The association has become very dynamic during the last half year, and this is mostly thanks to our weekly held Open Nights at the new MED building on campus of our home university, EPFL. These events attracted countless new members who pitched their project ideas or joined to work on an existing one.

Here are just some of them: Niccolo and Guillaume are working on the PYTA box (a smart container locking away your phone while you need to focus on studying or work), Beat is designing a quasi undestructable phone, or there’s Ana who organised multiple Cloudchamber nights, fascinating everyone with the visualization of ionizing radiation from space.

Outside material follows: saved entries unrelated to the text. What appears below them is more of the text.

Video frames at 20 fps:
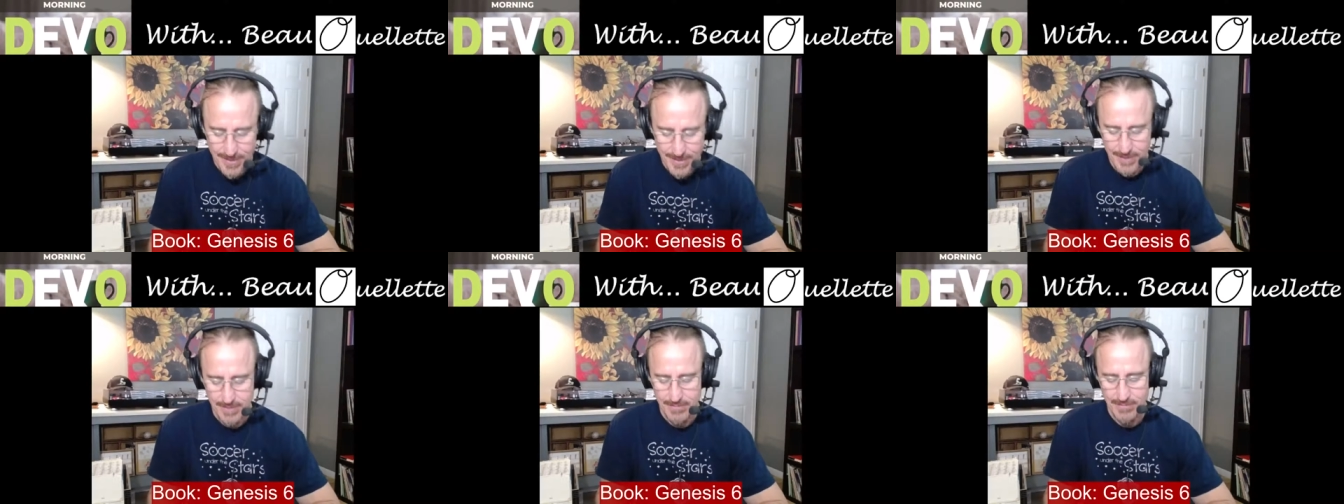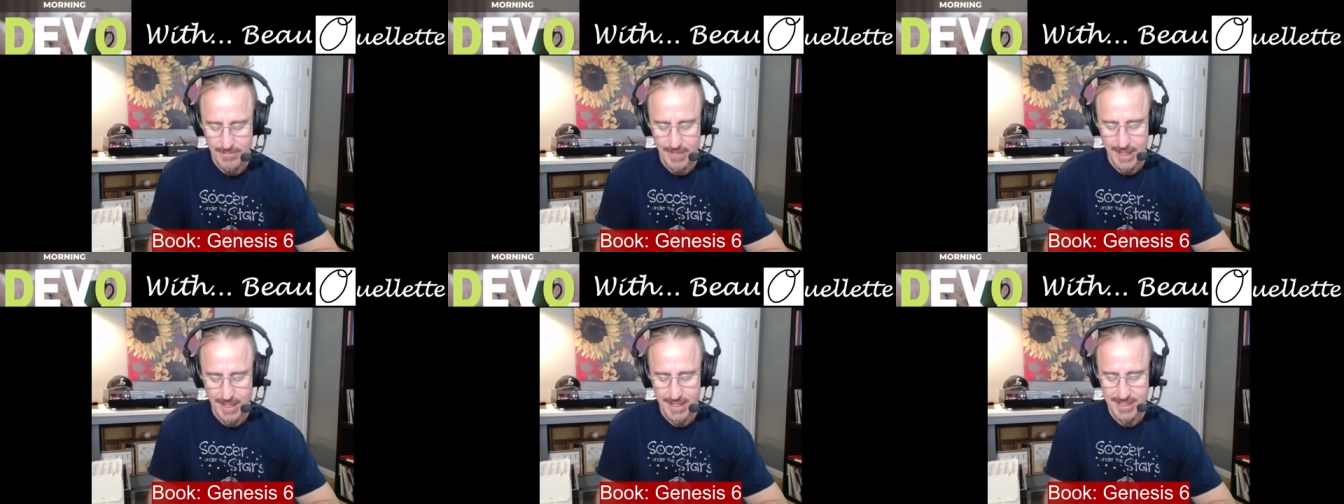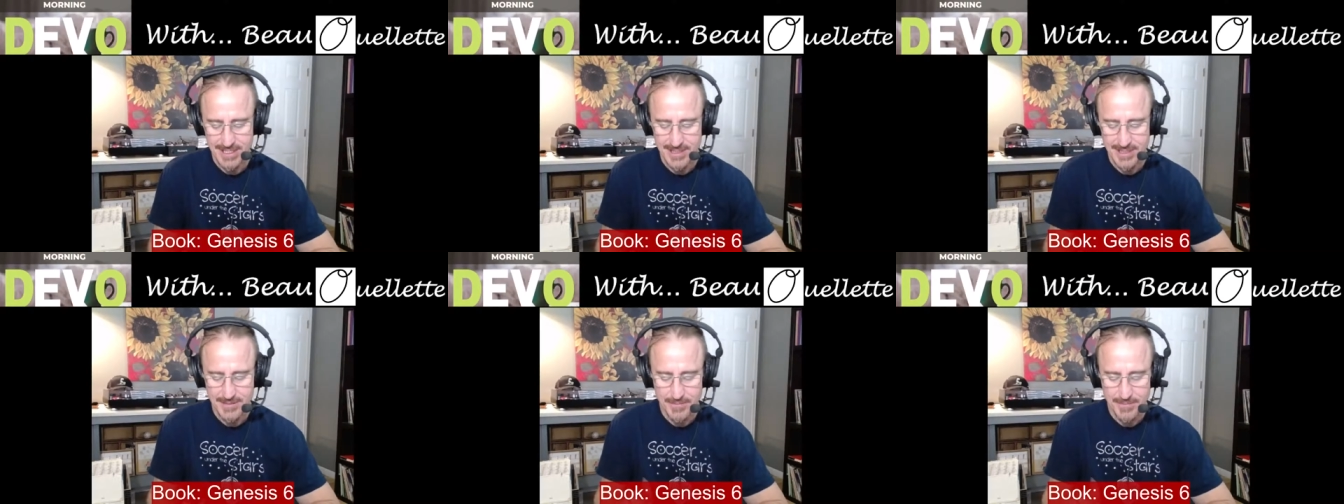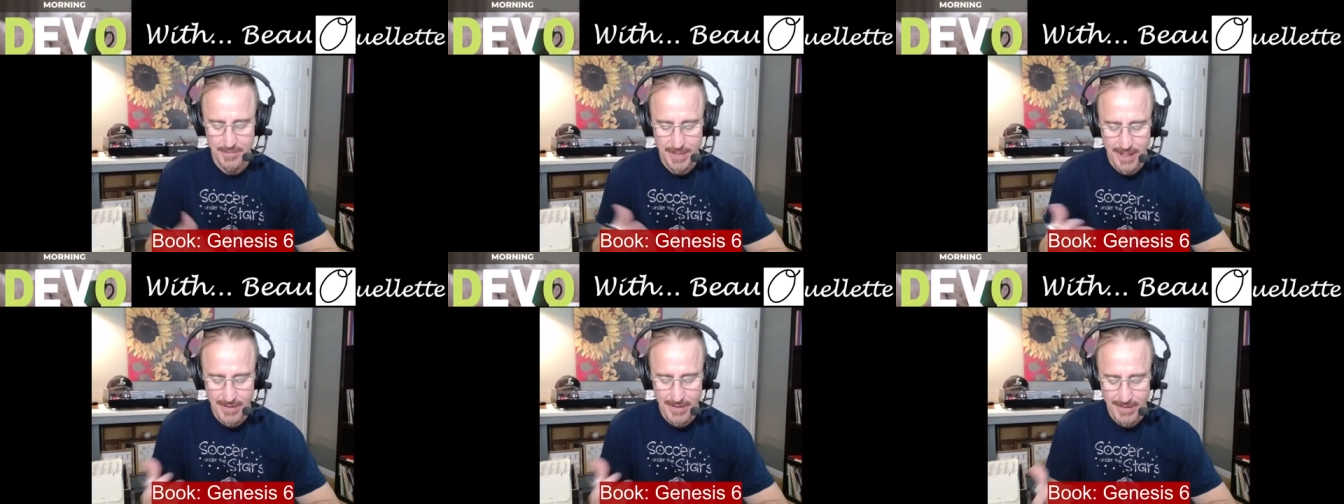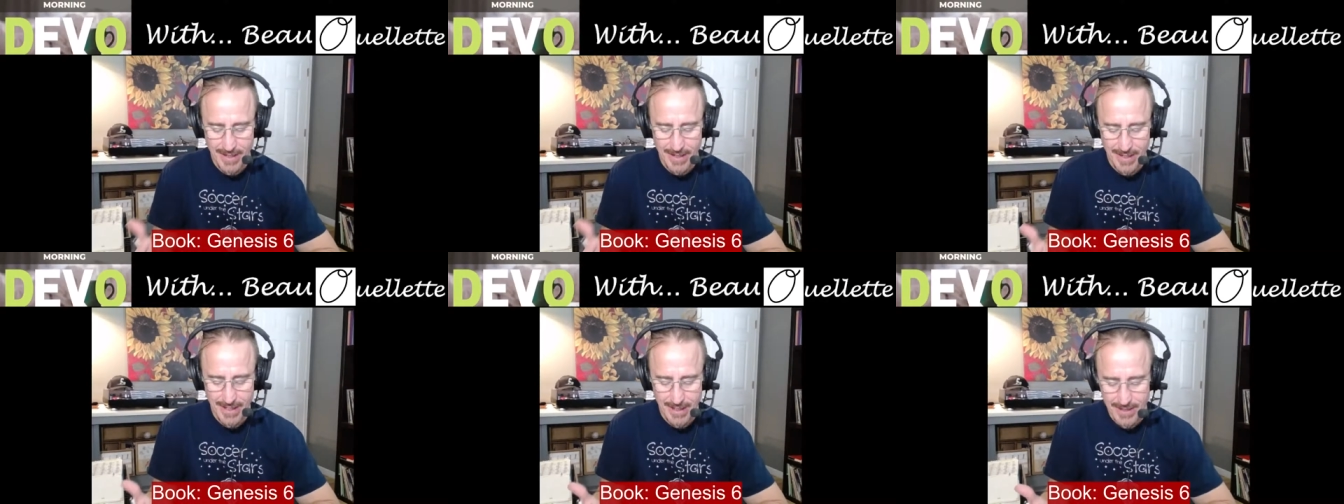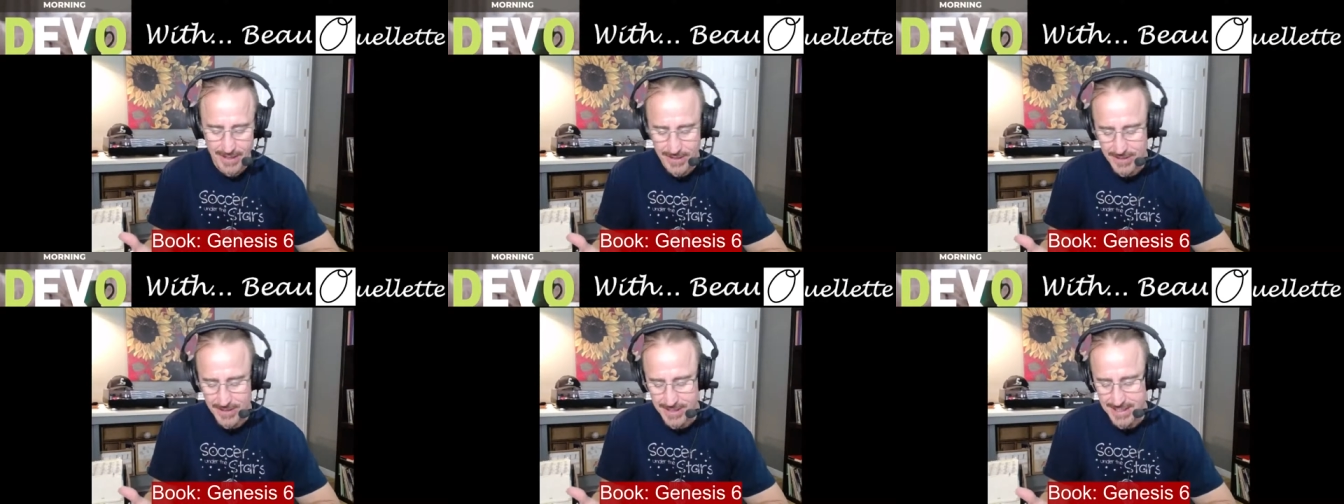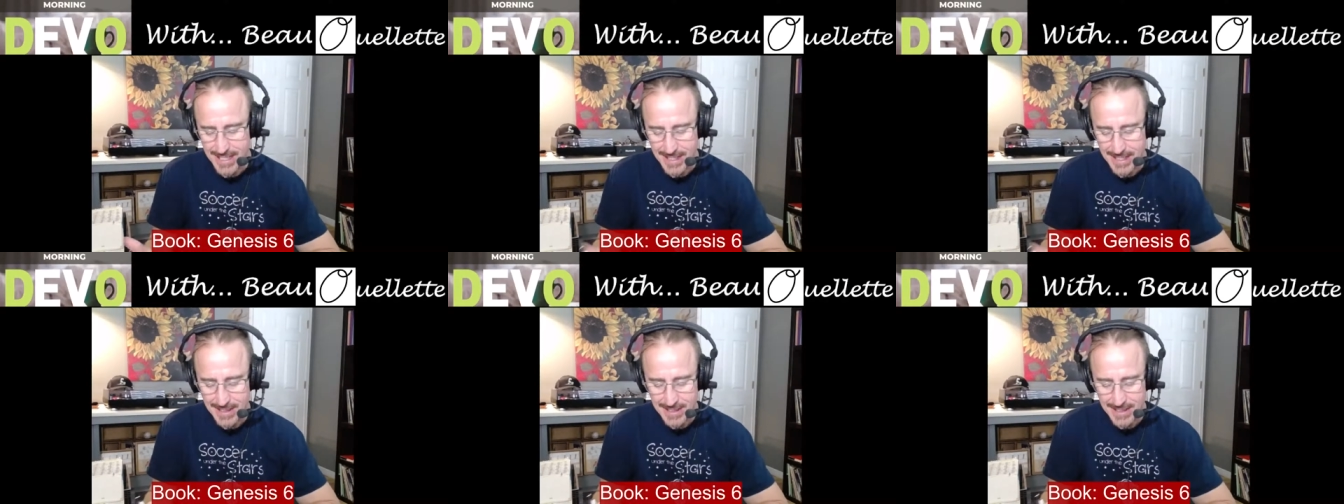My spirit, it could
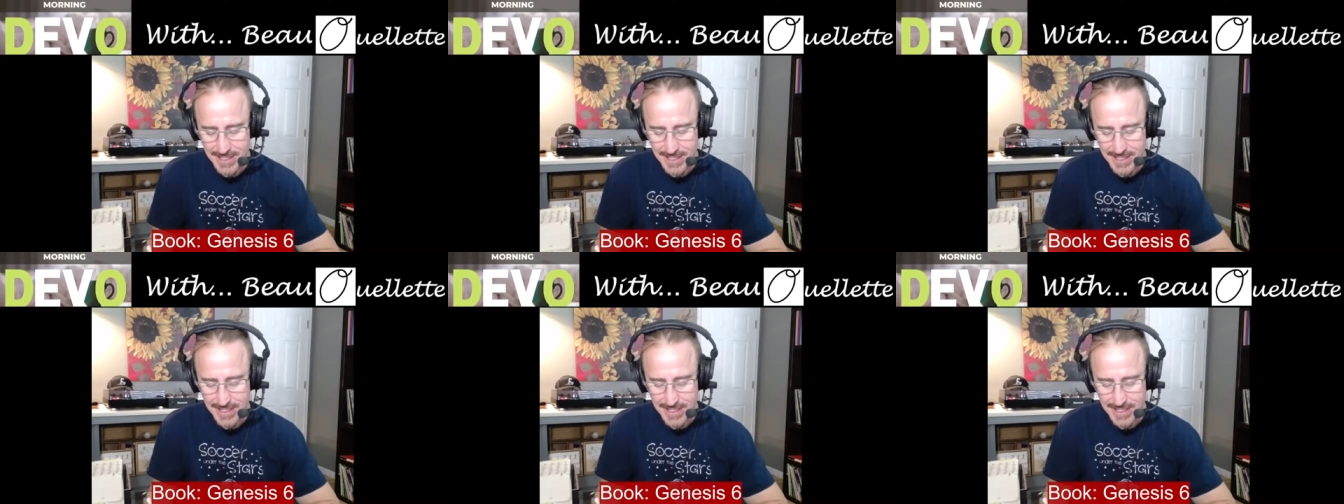say,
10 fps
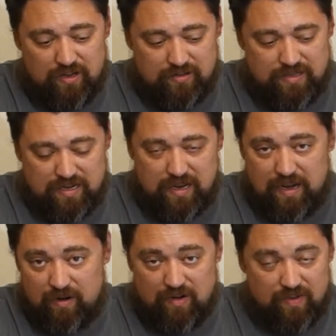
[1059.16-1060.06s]

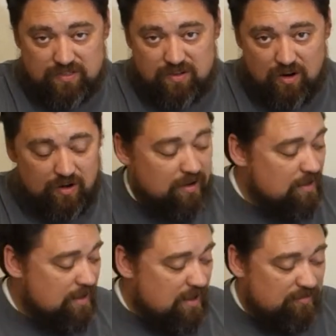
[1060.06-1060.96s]
dedicated graphics card.
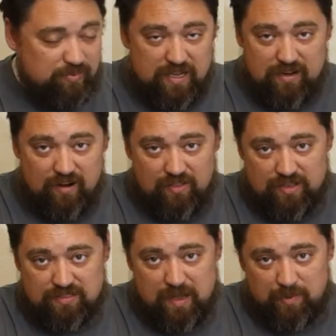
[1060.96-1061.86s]
I've played it on
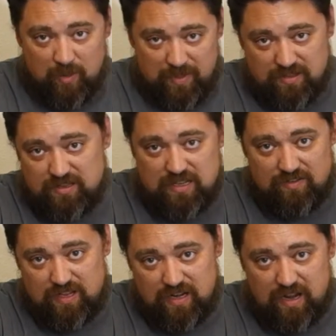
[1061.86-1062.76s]
this laptop that does
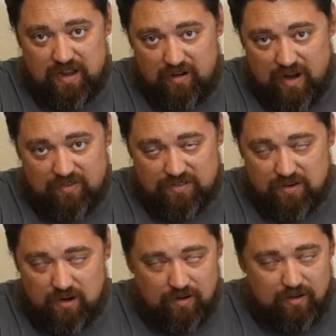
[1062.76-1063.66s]
have a dedicated graphics
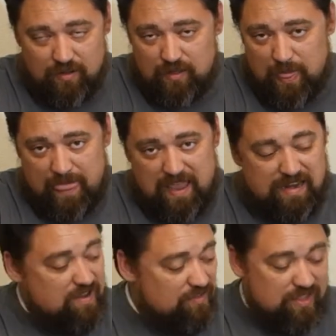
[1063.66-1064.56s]
card, and
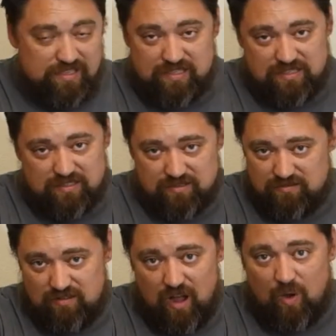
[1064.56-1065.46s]
even this is
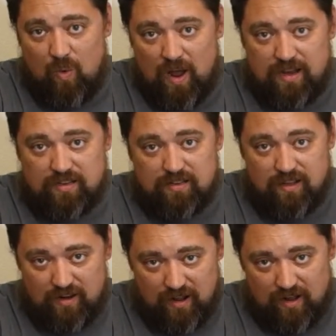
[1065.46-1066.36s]
not quite
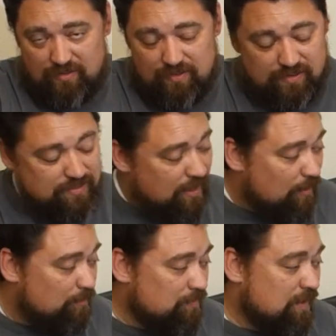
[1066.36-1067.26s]
enough.
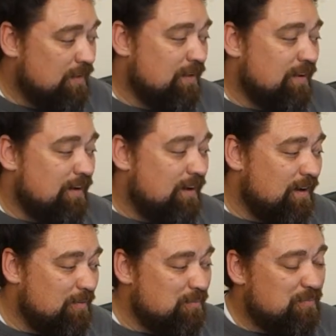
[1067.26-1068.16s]
So,
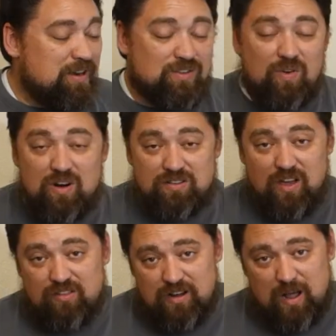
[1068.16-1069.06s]
but as far as
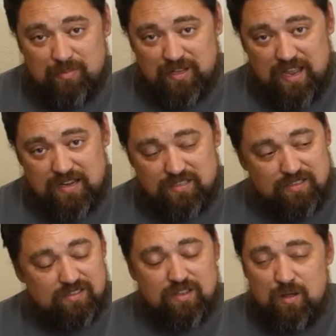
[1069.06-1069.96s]
other
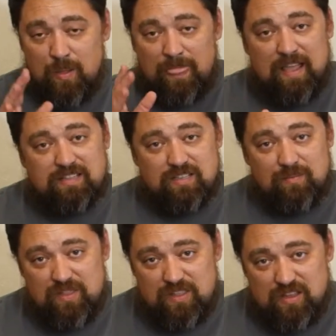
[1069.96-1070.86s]
applications, that's
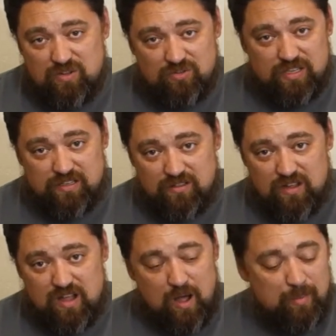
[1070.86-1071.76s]
something that you'll need to
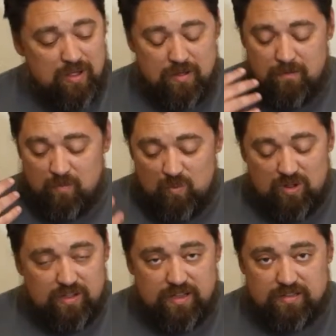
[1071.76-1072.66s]
look up.
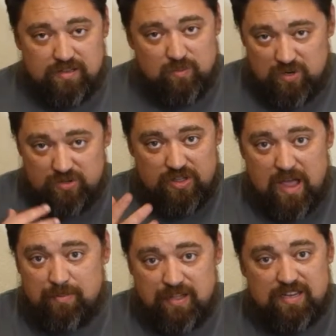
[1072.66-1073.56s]
Will the
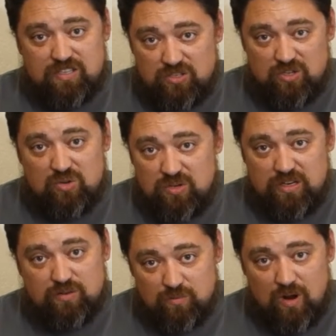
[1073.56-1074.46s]
application you
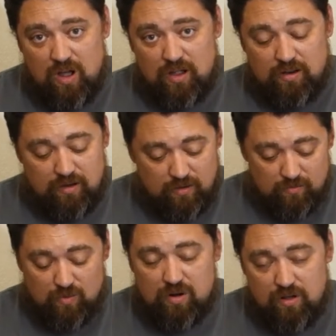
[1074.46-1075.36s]
need to run
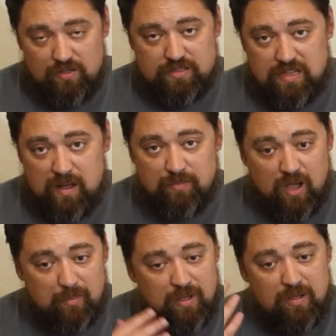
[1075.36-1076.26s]
on this
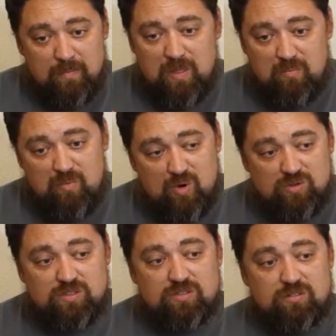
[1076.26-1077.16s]
laptop?
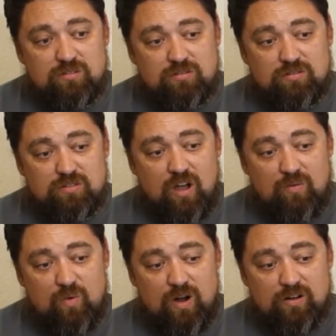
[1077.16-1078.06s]
Most
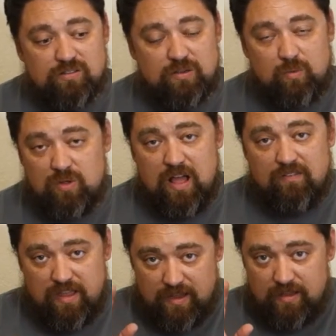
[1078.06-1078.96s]
softwares will
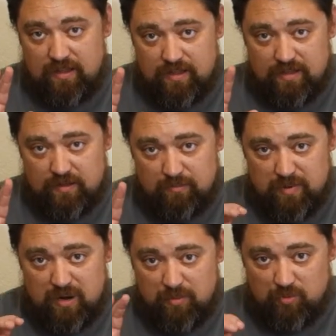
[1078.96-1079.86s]
have a
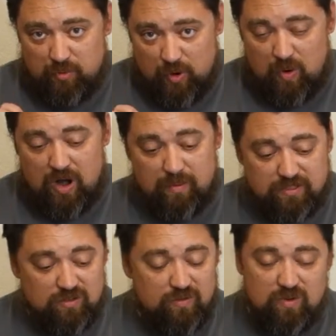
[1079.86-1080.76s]
minimum requirement.
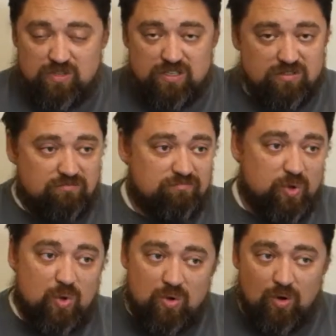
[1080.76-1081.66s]
So if you just
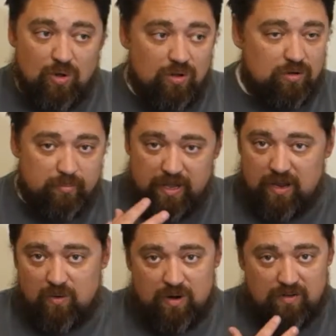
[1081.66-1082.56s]
Google or
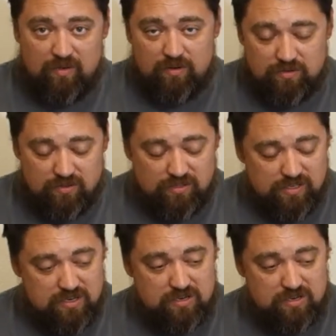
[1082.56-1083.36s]
Bing or whatever search engine you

Did this spark your interest? Or did it plant the next big idea in your mind? Then wait no longer and join the team. We cant wait to hear from you!

Places We Have Been

Upcoming Challenges

When we are back in two weeks, we will start unboxing the rover (you can expect a video…), we will attempt a nestbox board deployment in the wild and we will progress on the rack, which will culminate in us putting the rack into public space at EPFL. There will also be the Octanis Open Nights open to all on Tuesdays at MED 32215, EPFL, 19:30 starting again on the 8th of August.

Last but not least: Thank you for being such an extremely supportive community. Either by helping us pay for rover communications, hardware or trips - or by encouraging us to continue, participating in our workshops, visiting on open nights, helping in projects. We are very grateful for this and we hope to meet your expectations in the time to come.

Catch you then and have a great summer!